Entertaining deconstruction of the mathematics of sports.
To enjoy this book, readers need only a basic knowledge of high school math, even when Barrow (Mathematical Sciences/Cambridge Univ.; The Book of Universes: Exploring the Limits of the Cosmos, 2011, etc.) discusses more complicated subjects such as probabilities. He shows how the relationship between time and distance determines the best strategy for kicking the ball in rugby or soccer. Turning to track and field, Barrow speculates that in order to top his world-record 100-meter time, sprinter Usain Bolt could reduce his reaction time, but an even better bet would be to race on a high-altitude track in Mexico City while getting an assist from a high tailwind.
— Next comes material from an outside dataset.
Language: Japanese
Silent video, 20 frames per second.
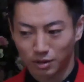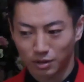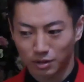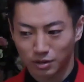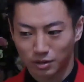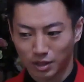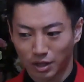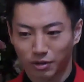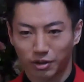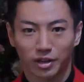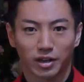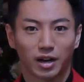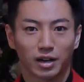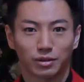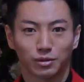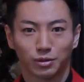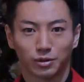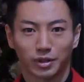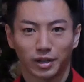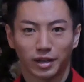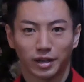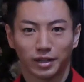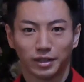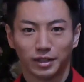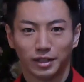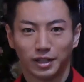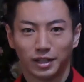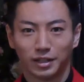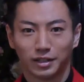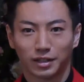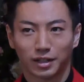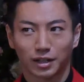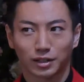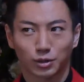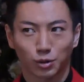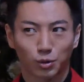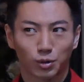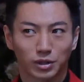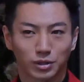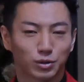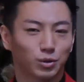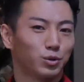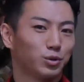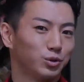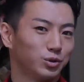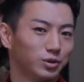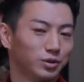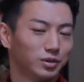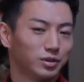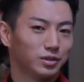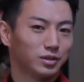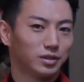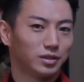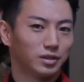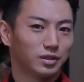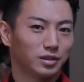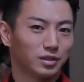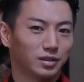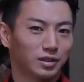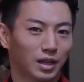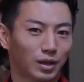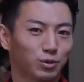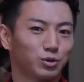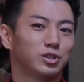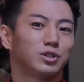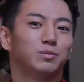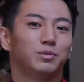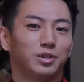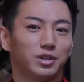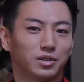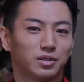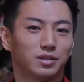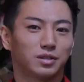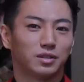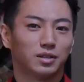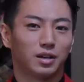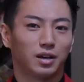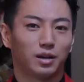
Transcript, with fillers: 作品があるのでなんかそこがすごく楽しみです。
The author explains why runners, given a choice, don't select either the inside position on a circular track, even though it is the shortest distance, or the outside, with its gentler curve, because they want to gauge the speed of the runners on either side. Barrow also investigates Cold War politics to discover why female world records in Olympic track and field competitions have remained static in recent years. The answer can be found in the practices of the East German Stasi, who systematically dosed their athletes with anabolic steroids. While random testing is now routine for Olympic athletes, there is no random testing of U.S. baseball players, despite evidence of steroid use. The author explains that existing tests are not considered to be sufficiently precise. Using hypothetical examples, Barrow introduces the fundamentals of statistics and the application of Bayes' theorem to conditional probabilities, and he includes discussions of skydiving, rowing, triathlons and water polo, among other athletic endeavors.
An illuminating mix for sports fans and math buffs looking to hone their skills.